◆ Exercise goal
An exact copy of every entry below is required, and no picture may appear in it.

Collected data
*** Block opens ***
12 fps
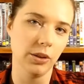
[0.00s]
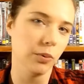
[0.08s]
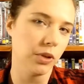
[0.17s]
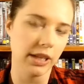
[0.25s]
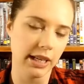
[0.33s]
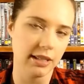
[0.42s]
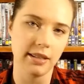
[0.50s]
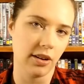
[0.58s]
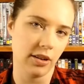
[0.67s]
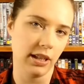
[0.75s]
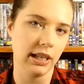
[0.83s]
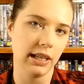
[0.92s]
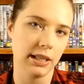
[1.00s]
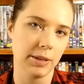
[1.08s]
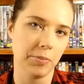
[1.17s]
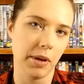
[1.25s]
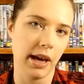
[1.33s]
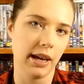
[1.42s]
wouldn't necessarily
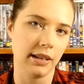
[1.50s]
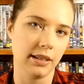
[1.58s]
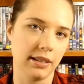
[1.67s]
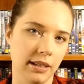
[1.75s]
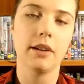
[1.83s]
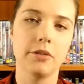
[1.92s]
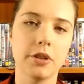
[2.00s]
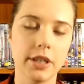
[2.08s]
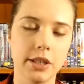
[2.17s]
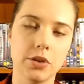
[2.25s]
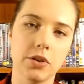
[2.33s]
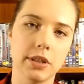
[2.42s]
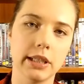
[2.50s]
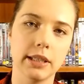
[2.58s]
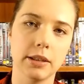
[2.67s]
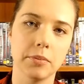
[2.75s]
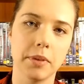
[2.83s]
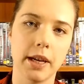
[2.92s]
expect. I've already talked a
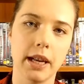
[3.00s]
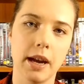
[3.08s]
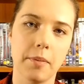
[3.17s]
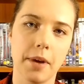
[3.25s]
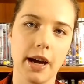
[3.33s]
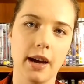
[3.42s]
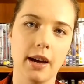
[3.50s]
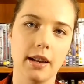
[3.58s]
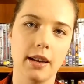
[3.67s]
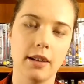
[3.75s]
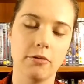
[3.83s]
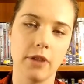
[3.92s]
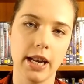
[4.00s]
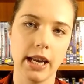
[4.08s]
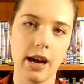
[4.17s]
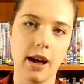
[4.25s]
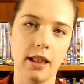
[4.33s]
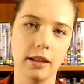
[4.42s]
little bit about Renny
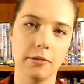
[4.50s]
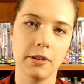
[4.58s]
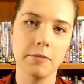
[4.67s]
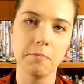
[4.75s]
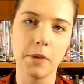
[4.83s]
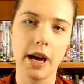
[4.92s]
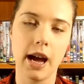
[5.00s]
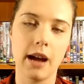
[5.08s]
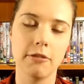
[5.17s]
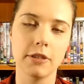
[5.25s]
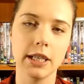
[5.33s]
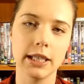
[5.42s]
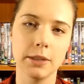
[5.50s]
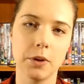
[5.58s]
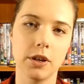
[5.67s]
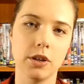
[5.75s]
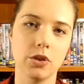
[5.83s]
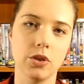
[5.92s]
Harlin, but I really
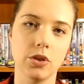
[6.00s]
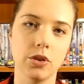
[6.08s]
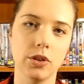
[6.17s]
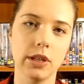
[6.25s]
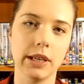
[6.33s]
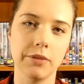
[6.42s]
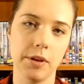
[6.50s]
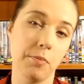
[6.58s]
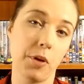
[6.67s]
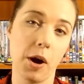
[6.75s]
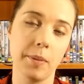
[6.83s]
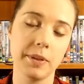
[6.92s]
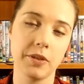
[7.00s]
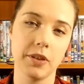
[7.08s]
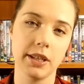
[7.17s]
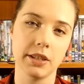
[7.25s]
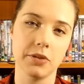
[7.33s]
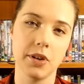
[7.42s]
wanted to give him props for
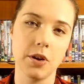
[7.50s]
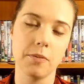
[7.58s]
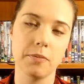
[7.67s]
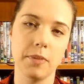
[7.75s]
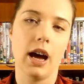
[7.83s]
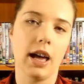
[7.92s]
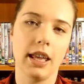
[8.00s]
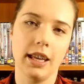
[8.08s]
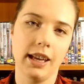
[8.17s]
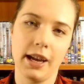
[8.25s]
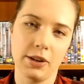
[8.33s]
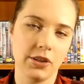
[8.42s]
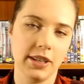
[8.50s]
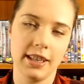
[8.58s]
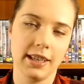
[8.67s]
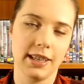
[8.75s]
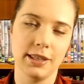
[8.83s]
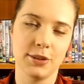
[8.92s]
this film. I actually
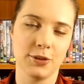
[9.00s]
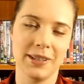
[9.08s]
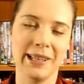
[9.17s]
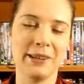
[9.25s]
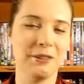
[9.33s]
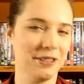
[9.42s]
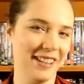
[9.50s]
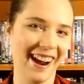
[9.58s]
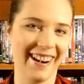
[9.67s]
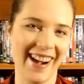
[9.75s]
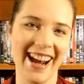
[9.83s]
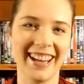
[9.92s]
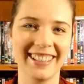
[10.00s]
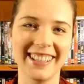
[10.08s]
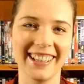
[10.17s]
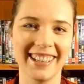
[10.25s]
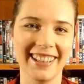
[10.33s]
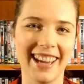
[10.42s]
think he's a really good
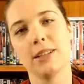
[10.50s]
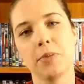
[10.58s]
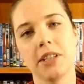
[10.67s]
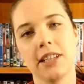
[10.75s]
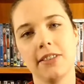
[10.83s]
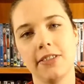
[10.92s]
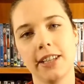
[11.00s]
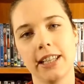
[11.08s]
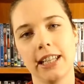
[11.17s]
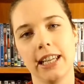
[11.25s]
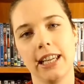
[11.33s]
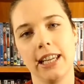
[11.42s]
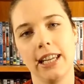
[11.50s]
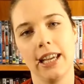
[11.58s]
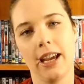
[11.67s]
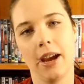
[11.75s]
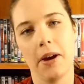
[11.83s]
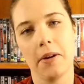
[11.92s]
director. Specifically,
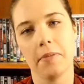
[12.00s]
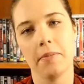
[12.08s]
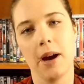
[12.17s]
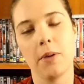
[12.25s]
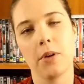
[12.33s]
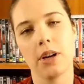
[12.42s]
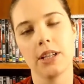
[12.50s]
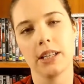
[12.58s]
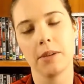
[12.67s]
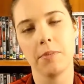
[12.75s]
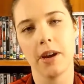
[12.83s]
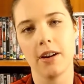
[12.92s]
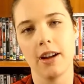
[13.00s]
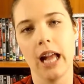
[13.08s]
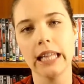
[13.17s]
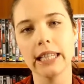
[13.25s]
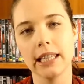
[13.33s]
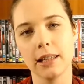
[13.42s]
I wanted to compare it a
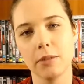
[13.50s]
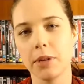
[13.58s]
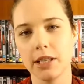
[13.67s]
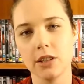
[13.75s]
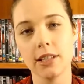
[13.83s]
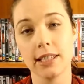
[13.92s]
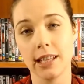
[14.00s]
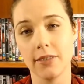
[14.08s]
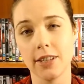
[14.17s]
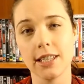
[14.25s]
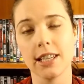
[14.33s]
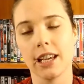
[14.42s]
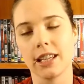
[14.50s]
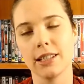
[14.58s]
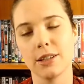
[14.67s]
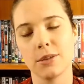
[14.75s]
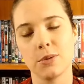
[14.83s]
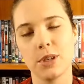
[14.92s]
little bit to 7
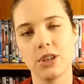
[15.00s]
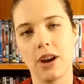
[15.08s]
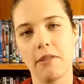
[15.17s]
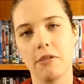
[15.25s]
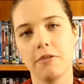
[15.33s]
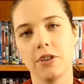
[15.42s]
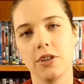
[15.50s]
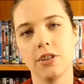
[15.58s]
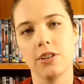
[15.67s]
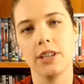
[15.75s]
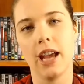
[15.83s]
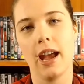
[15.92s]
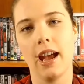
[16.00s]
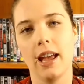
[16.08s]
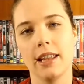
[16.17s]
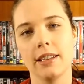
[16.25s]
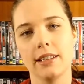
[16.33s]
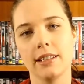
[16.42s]
Seconds, which I reviewed,
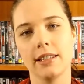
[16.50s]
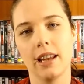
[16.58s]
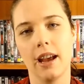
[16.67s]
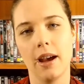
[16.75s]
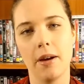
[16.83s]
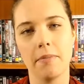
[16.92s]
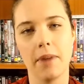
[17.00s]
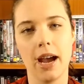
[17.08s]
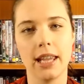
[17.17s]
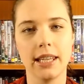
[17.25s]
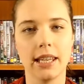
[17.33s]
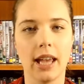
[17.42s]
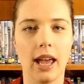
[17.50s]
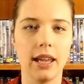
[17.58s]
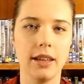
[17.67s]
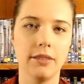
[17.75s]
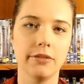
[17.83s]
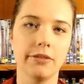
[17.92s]
and I
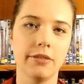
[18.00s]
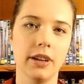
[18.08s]
gave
*** Block closes ***
◆ Solution to this exercise
12 fps
[0.00s]
[0.08s]
[0.17s]
[0.25s]
[0.33s]
[0.42s]
[0.50s]
[0.58s]
[0.67s]
[0.75s]
[0.83s]
[0.92s]
[1.00s]
[1.08s]
[1.17s]
[1.25s]
[1.33s]
[1.42s]
wouldn't necessarily
[1.50s]
[1.58s]
[1.67s]
[1.75s]
[1.83s]
[1.92s]
[2.00s]
[2.08s]
[2.17s]
[2.25s]
[2.33s]
[2.42s]
[2.50s]
[2.58s]
[2.67s]
[2.75s]
[2.83s]
[2.92s]
expect. I've already talked a
[3.00s]
[3.08s]
[3.17s]
[3.25s]
[3.33s]
[3.42s]
[3.50s]
[3.58s]
[3.67s]
[3.75s]
[3.83s]
[3.92s]
[4.00s]
[4.08s]
[4.17s]
[4.25s]
[4.33s]
[4.42s]
little bit about Renny
[4.50s]
[4.58s]
[4.67s]
[4.75s]
[4.83s]
[4.92s]
[5.00s]
[5.08s]
[5.17s]
[5.25s]
[5.33s]
[5.42s]
[5.50s]
[5.58s]
[5.67s]
[5.75s]
[5.83s]
[5.92s]
Harlin, but I really
[6.00s]
[6.08s]
[6.17s]
[6.25s]
[6.33s]
[6.42s]
[6.50s]
[6.58s]
[6.67s]
[6.75s]
[6.83s]
[6.92s]
[7.00s]
[7.08s]
[7.17s]
[7.25s]
[7.33s]
[7.42s]
wanted to give him props for
[7.50s]
[7.58s]
[7.67s]
[7.75s]
[7.83s]
[7.92s]
[8.00s]
[8.08s]
[8.17s]
[8.25s]
[8.33s]
[8.42s]
[8.50s]
[8.58s]
[8.67s]
[8.75s]
[8.83s]
[8.92s]
this film. I actually
[9.00s]
[9.08s]
[9.17s]
[9.25s]
[9.33s]
[9.42s]
[9.50s]
[9.58s]
[9.67s]
[9.75s]
[9.83s]
[9.92s]
[10.00s]
[10.08s]
[10.17s]
[10.25s]
[10.33s]
[10.42s]
think he's a really good
[10.50s]
[10.58s]
[10.67s]
[10.75s]
[10.83s]
[10.92s]
[11.00s]
[11.08s]
[11.17s]
[11.25s]
[11.33s]
[11.42s]
[11.50s]
[11.58s]
[11.67s]
[11.75s]
[11.83s]
[11.92s]
director. Specifically,
[12.00s]
[12.08s]
[12.17s]
[12.25s]
[12.33s]
[12.42s]
[12.50s]
[12.58s]
[12.67s]
[12.75s]
[12.83s]
[12.92s]
[13.00s]
[13.08s]
[13.17s]
[13.25s]
[13.33s]
[13.42s]
I wanted to compare it a
[13.50s]
[13.58s]
[13.67s]
[13.75s]
[13.83s]
[13.92s]
[14.00s]
[14.08s]
[14.17s]
[14.25s]
[14.33s]
[14.42s]
[14.50s]
[14.58s]
[14.67s]
[14.75s]
[14.83s]
[14.92s]
little bit to 7
[15.00s]
[15.08s]
[15.17s]
[15.25s]
[15.33s]
[15.42s]
[15.50s]
[15.58s]
[15.67s]
[15.75s]
[15.83s]
[15.92s]
[16.00s]
[16.08s]
[16.17s]
[16.25s]
[16.33s]
[16.42s]
Seconds, which I reviewed,
[16.50s]
[16.58s]
[16.67s]
[16.75s]
[16.83s]
[16.92s]
[17.00s]
[17.08s]
[17.17s]
[17.25s]
[17.33s]
[17.42s]
[17.50s]
[17.58s]
[17.67s]
[17.75s]
[17.83s]
[17.92s]
and I
[18.00s]
[18.08s]
gave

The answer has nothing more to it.